SUPPLIED INFORMATION Start Marker

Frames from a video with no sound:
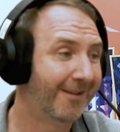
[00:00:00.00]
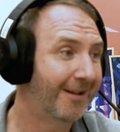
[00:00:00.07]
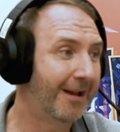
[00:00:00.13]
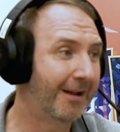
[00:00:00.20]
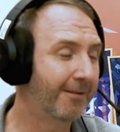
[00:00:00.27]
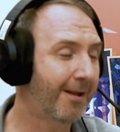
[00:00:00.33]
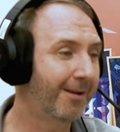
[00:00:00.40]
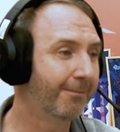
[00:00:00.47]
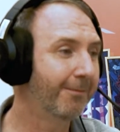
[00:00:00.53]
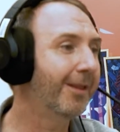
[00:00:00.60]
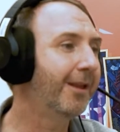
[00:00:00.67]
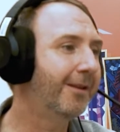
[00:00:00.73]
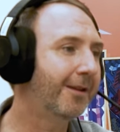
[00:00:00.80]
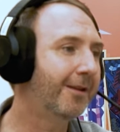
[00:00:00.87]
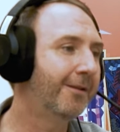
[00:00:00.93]
I, I
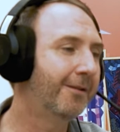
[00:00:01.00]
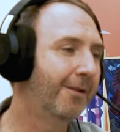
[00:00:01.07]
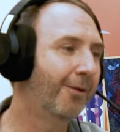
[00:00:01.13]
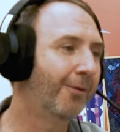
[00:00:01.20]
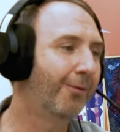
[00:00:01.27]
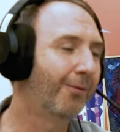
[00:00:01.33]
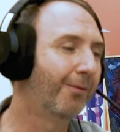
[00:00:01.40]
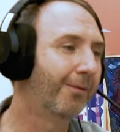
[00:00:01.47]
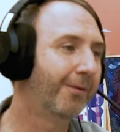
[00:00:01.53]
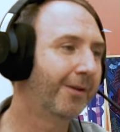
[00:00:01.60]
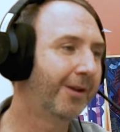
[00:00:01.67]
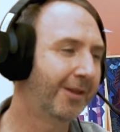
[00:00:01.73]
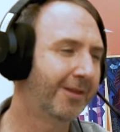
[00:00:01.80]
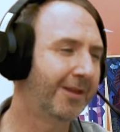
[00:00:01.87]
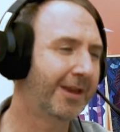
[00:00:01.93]
really didn't know
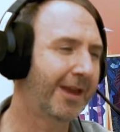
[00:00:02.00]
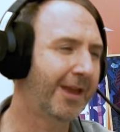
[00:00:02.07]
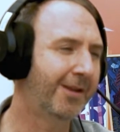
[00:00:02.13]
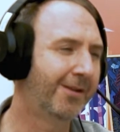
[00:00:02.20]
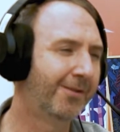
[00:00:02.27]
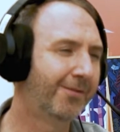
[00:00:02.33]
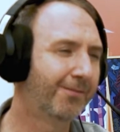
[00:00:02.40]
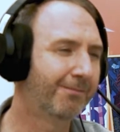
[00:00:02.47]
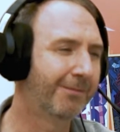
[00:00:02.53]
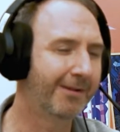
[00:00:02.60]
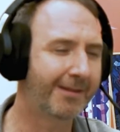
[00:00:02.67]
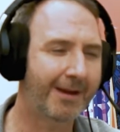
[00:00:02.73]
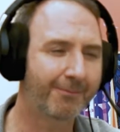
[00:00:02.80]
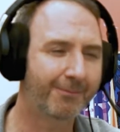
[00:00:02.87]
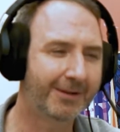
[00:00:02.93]
in the end where
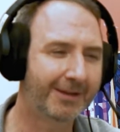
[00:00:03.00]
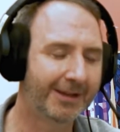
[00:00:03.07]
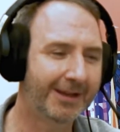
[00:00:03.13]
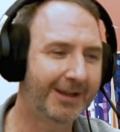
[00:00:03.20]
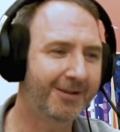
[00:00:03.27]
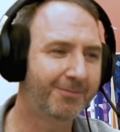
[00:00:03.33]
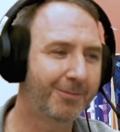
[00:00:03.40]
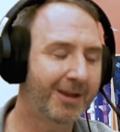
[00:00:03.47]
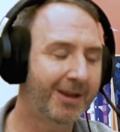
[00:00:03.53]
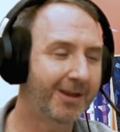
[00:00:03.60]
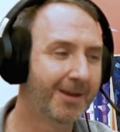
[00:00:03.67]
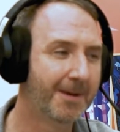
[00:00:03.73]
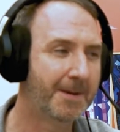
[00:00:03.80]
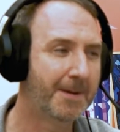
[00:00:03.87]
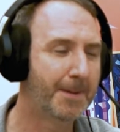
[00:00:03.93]
that would lead me.
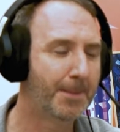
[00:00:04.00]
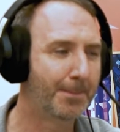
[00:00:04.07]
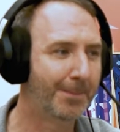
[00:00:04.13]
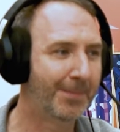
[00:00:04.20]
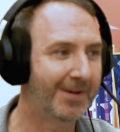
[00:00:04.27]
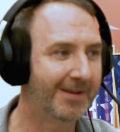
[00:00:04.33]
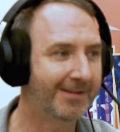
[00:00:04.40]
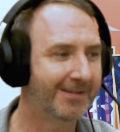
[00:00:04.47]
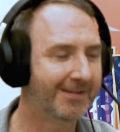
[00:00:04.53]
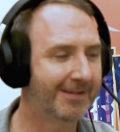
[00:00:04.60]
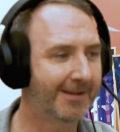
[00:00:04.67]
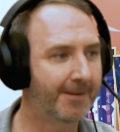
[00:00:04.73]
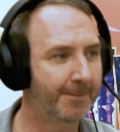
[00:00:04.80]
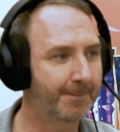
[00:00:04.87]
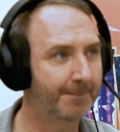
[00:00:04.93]
But
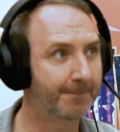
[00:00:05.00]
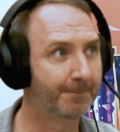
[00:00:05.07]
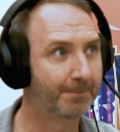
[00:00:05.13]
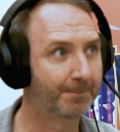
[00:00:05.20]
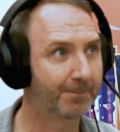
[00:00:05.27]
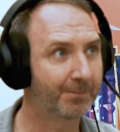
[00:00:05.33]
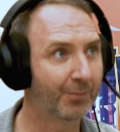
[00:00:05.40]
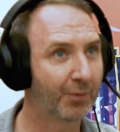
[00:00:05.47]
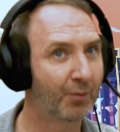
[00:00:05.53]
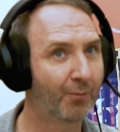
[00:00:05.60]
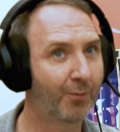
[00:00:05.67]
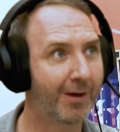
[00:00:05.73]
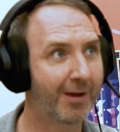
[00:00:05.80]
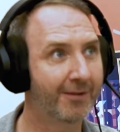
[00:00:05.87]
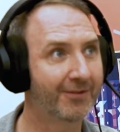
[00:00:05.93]
um, while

SUPPLIED INFORMATION End Marker

* **WHAT YOU NEED TO DO**:
Exactly as they stand, set down the lines from the start of the material through the line with "[00:00:01.67]", both ends included, omitting the pictures.

* **ANSWER BELOW**:
Frames from a video with no sound:
[00:00:00.00]
[00:00:00.07]
[00:00:00.13]
[00:00:00.20]
[00:00:00.27]
[00:00:00.33]
[00:00:00.40]
[00:00:00.47]
[00:00:00.53]
[00:00:00.60]
[00:00:00.67]
[00:00:00.73]
[00:00:00.80]
[00:00:00.87]
[00:00:00.93]
I, I
[00:00:01.00]
[00:00:01.07]
[00:00:01.13]
[00:00:01.20]
[00:00:01.27]
[00:00:01.33]
[00:00:01.40]
[00:00:01.47]
[00:00:01.53]
[00:00:01.60]
[00:00:01.67]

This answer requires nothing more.